For this project, we're utilizing the refined **Alpaca dataset**, curated by yahma. This dataset is a carefully filtered selection of 52,000 entries from the original Alpaca collection. Feel free to substitute this section with your own data preparation code if you prefer.

It's crucial to include the EOS_TOKEN (End of Sequence Token) in your tokenized output. Failing to do so may result in endless generation loops.

In [6]:
def get_dataset(*, tokenizer, batch_size=1, max_length=32, max_examples=None):
    # Define Alpaca prompt template
    alpaca_prompt = """Below is an instruction that describes a task, paired with an input that provides further context. Write a response that appropriately completes the request.
    
    ### Instruction: {}
    
    ### Input: {}
    
    ### Response: {}"""
    
    EOS_TOKEN = tokenizer.eos_token
    
    # Define formatting function.
    def _format_prompts(examples):
        instructions = examples["instruction"]
        inputs = examples["input"]
        outputs = examples["output"]
        texts = []
        for instruction, input, output in zip(instructions, inputs, outputs):
            text = alpaca_prompt.format(instruction, input, output) + EOS_TOKEN
            texts.append(text)
        return {"text": texts}

    def _tokenize(examples):
        tokenized = tokenizer(examples["text"], truncation=True, padding="max_length", max_length=max_length+1)
        tokenized['input_ids'] = [input_id[:-1] for input_id in tokenized['input_ids']]
        tokenized['target_mask'] = [input_id[:-1] for input_id in tokenized['attention_mask']]
        return {
            'input_tokens': tokenized['input_ids'],
            'target_mask': tokenized['target_mask']
        }

    def _custom_collate_fn(batch: List[Dict[str, Any]]) -> Dict[str, jnp.ndarray]:
        """
        Collates batch items and converts PyTorch tensors to JAX arrays.
        Applies default_data_collator, then converts tensors to JAX format.
        """
        collated = default_data_collator(batch)
        jax_batch = {}
        for key, value in collated.items():
            jax_batch[key] = jnp.array(value.numpy()) if isinstance(value, torch.Tensor) else value
        
        return jax_batch

    # Load and preprocess the dataset
    dataset = load_dataset("yahma/alpaca-cleaned", split="train")
    if max_examples:
        dataset = dataset.select(range(max_examples))
    dataset = dataset.map(_format_prompts, batched=True)

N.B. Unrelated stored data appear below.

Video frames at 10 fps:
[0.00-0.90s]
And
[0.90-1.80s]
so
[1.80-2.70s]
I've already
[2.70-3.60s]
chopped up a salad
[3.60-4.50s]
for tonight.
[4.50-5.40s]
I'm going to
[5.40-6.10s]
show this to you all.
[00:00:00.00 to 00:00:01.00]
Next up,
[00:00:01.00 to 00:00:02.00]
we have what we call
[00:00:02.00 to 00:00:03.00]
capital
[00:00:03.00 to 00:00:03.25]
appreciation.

    # Create train and test dataset.
    ds = dataset.train_test_split(test_size=0.15)
    for split in ['train', 'test']:
        ds[split] = ds[split].map(_tokenize, batched=True, remove_columns=dataset.column_names)

    # Create DataLoaders
    dataloader_args = dict(shuffle=True, batch_size=batch_size, collate_fn=_custom_collate_fn)
    train_dataloader = torch.utils.data.DataLoader(ds['train'], **dataloader_args)
    test_dataloader = torch.utils.data.DataLoader(ds['test'], **dataloader_args)

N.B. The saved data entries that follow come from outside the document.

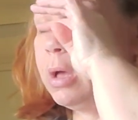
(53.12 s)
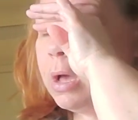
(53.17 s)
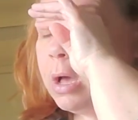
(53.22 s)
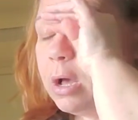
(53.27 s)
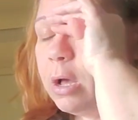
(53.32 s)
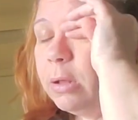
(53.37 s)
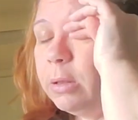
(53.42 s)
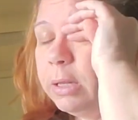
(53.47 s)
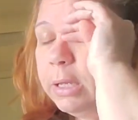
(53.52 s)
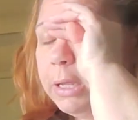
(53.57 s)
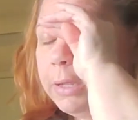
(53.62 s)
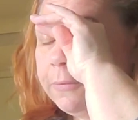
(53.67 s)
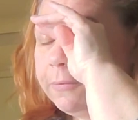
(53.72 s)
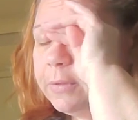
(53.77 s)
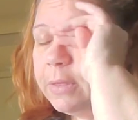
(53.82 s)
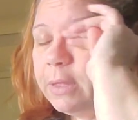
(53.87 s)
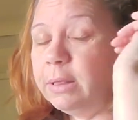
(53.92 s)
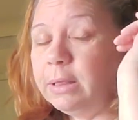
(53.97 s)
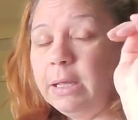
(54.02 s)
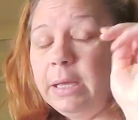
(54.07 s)
I'll leave
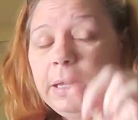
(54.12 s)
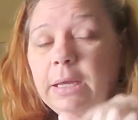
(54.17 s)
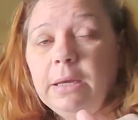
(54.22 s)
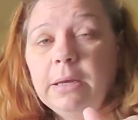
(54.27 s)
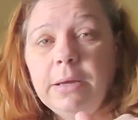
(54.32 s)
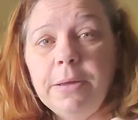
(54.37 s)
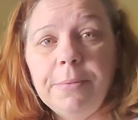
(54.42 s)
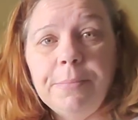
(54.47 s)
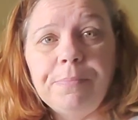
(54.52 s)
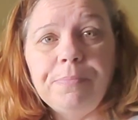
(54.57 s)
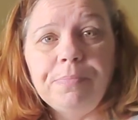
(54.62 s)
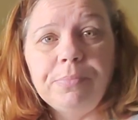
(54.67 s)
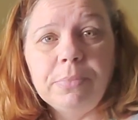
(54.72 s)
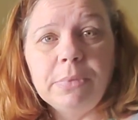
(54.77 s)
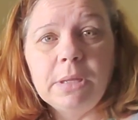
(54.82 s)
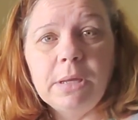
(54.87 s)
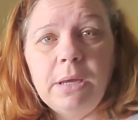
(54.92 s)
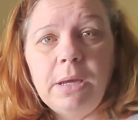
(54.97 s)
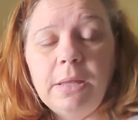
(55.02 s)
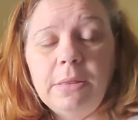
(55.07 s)
the link
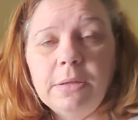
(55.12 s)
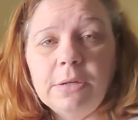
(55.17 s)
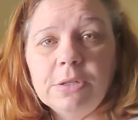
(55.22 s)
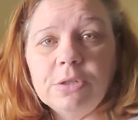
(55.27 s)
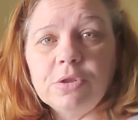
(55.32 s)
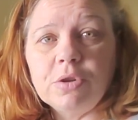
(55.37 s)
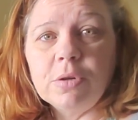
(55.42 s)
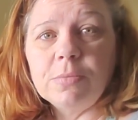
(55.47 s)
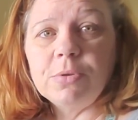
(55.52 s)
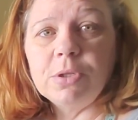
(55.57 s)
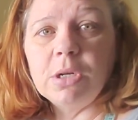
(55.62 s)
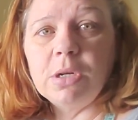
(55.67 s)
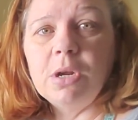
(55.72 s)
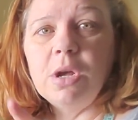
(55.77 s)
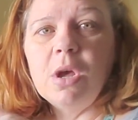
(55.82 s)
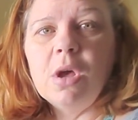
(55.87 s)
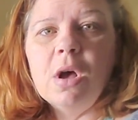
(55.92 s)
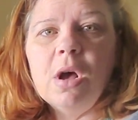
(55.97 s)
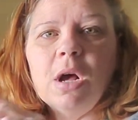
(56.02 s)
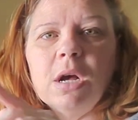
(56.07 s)
in the description.
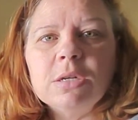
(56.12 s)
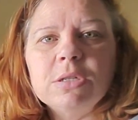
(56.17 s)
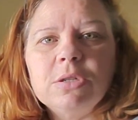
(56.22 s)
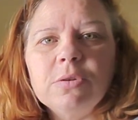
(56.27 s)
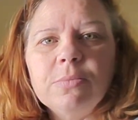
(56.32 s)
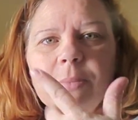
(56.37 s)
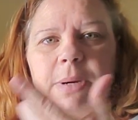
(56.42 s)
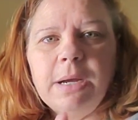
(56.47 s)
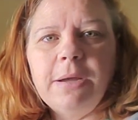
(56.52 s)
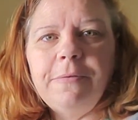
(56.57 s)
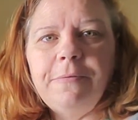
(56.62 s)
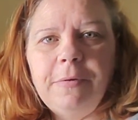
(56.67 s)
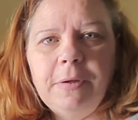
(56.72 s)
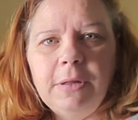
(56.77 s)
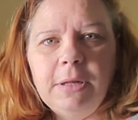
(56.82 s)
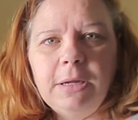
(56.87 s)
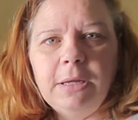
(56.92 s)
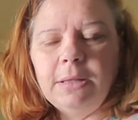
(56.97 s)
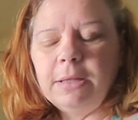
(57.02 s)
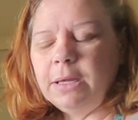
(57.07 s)
Also my
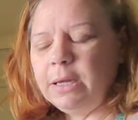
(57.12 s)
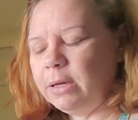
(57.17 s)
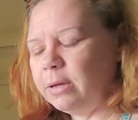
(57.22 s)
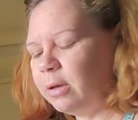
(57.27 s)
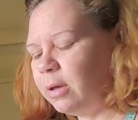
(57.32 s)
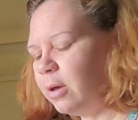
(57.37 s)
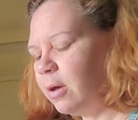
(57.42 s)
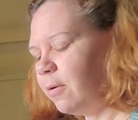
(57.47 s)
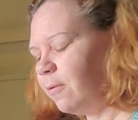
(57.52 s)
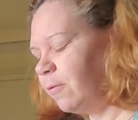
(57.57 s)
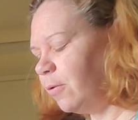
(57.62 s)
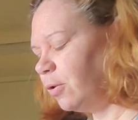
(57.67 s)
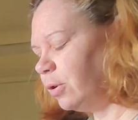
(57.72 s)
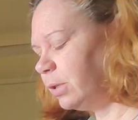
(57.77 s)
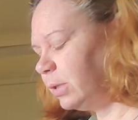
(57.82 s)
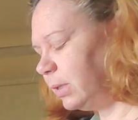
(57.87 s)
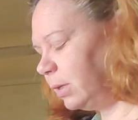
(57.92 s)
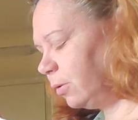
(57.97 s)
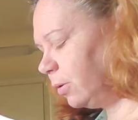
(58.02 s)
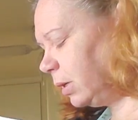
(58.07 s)
affiliate link for
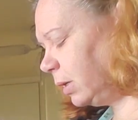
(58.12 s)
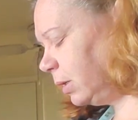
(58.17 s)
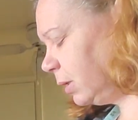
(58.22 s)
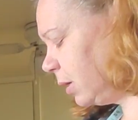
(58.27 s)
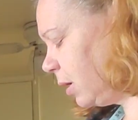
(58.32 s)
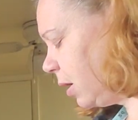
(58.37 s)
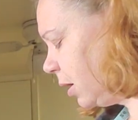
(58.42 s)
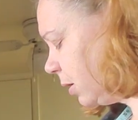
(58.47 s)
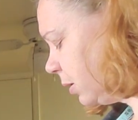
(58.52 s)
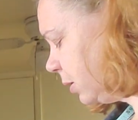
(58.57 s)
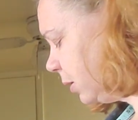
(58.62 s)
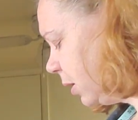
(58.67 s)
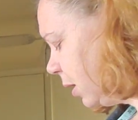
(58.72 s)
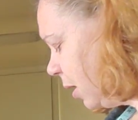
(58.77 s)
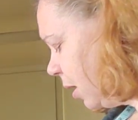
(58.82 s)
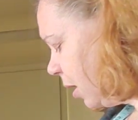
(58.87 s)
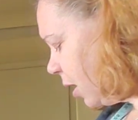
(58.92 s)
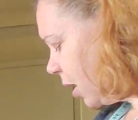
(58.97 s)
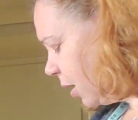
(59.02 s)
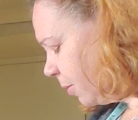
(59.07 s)
Silky Socks.
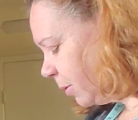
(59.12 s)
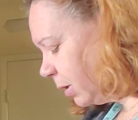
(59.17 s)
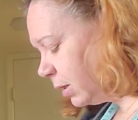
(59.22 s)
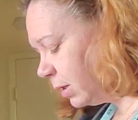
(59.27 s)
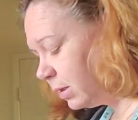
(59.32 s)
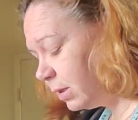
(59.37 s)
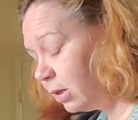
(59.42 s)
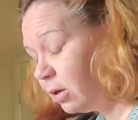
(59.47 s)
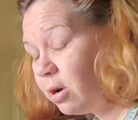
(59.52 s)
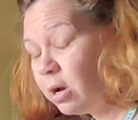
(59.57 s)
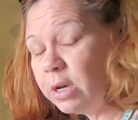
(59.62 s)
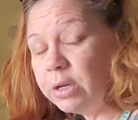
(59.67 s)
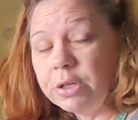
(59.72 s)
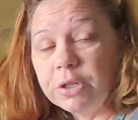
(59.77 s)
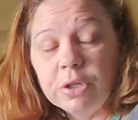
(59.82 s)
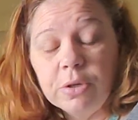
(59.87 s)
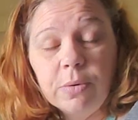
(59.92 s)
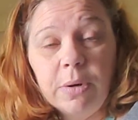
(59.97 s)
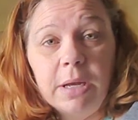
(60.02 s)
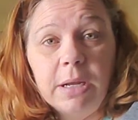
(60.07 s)
It doesn't
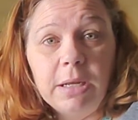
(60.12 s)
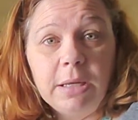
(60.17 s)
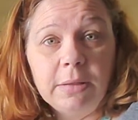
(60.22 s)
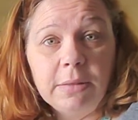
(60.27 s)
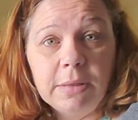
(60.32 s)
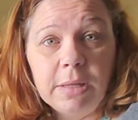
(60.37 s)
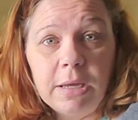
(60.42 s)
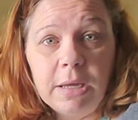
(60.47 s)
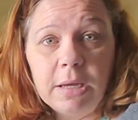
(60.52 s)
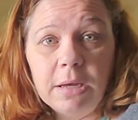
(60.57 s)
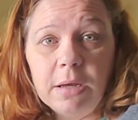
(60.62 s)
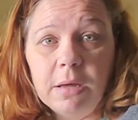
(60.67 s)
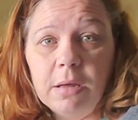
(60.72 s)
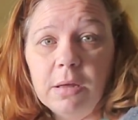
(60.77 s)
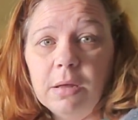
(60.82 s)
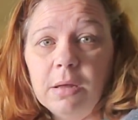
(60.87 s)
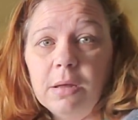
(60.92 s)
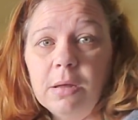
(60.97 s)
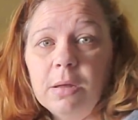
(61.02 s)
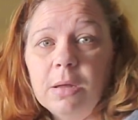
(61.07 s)
cost you anything
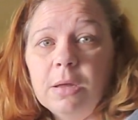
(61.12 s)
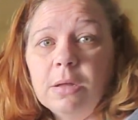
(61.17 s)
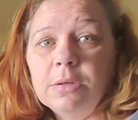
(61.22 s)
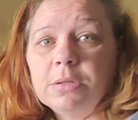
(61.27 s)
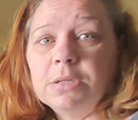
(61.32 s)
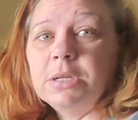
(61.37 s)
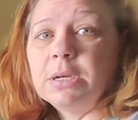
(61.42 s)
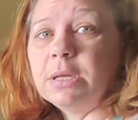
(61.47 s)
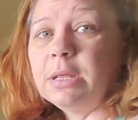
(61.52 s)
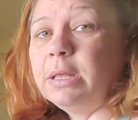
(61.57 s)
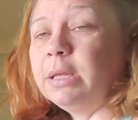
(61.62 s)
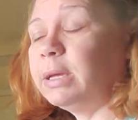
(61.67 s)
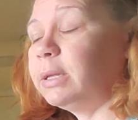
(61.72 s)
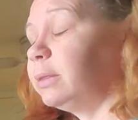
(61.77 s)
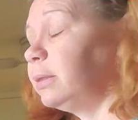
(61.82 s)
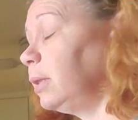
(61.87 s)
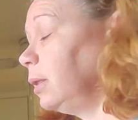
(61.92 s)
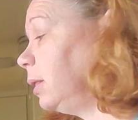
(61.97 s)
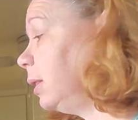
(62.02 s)
to click the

    return train_dataloader, test_dataloader

In [7]:
# # Uncomment to test dataset pipeline
# def test_dataset_pipeline(tokenizer):
#     """Print shapes of first batch to verify dataset pipeline."""
#     train_loader, _ = get_dataset(tokenizer=tokenizer, batch_size=2, max_length=64)
#     batch = next(iter(train_loader))
#     print("Input tokens shape:", batch['input_tokens'].shape)
#     print("Target mask shape:", batch['target_mask'].shape)

# tokenizer = AutoTokenizer.from_pretrained(
#     MODEL_NAME, 
#     token=HUGGINGFACE_TOKEN
# )
# test_dataset_pipeline(tokenizer)

## Step 2: Train the model by configuring the hyperparameters below.

In [8]:
@chex.dataclass(frozen=True)
class TrainingConfig:
  learning_rate: float
  num_epochs: int
  eval_every_n: int
  batch_size: int
  max_steps: int | None = None
  max_examples: int | None = 32

In [9]:
training_cfg = TrainingConfig(learning_rate=1e-4,
                              num_epochs=1,
                              eval_every_n=20,
                              batch_size=1,
                              max_steps=10)

In [10]:
# Load model config.
config = transformer_lib.TransformerConfig.gemma2_2b(cache_size=30)
model = transformer_lib.Transformer(config=config)
tokenizer = AutoTokenizer.from_pretrained(
    MODEL_NAME, 
    token=HUGGINGFACE_TOKEN
)
optimizer = optax.sgd(training_cfg.learning_rate)

In [11]:
# Set up the device mesh for distributing the model across TPU cores and do model parallel training.
devices = jax.devices()
device_mesh = mesh_utils.create_device_mesh((1, 4, 1))
mesh = Mesh(devices=device_mesh, axis_names=('data', 'model', 'replica'))

In [12]:
train_dataloader, val_dataloader = get_dataset(tokenizer=tokenizer)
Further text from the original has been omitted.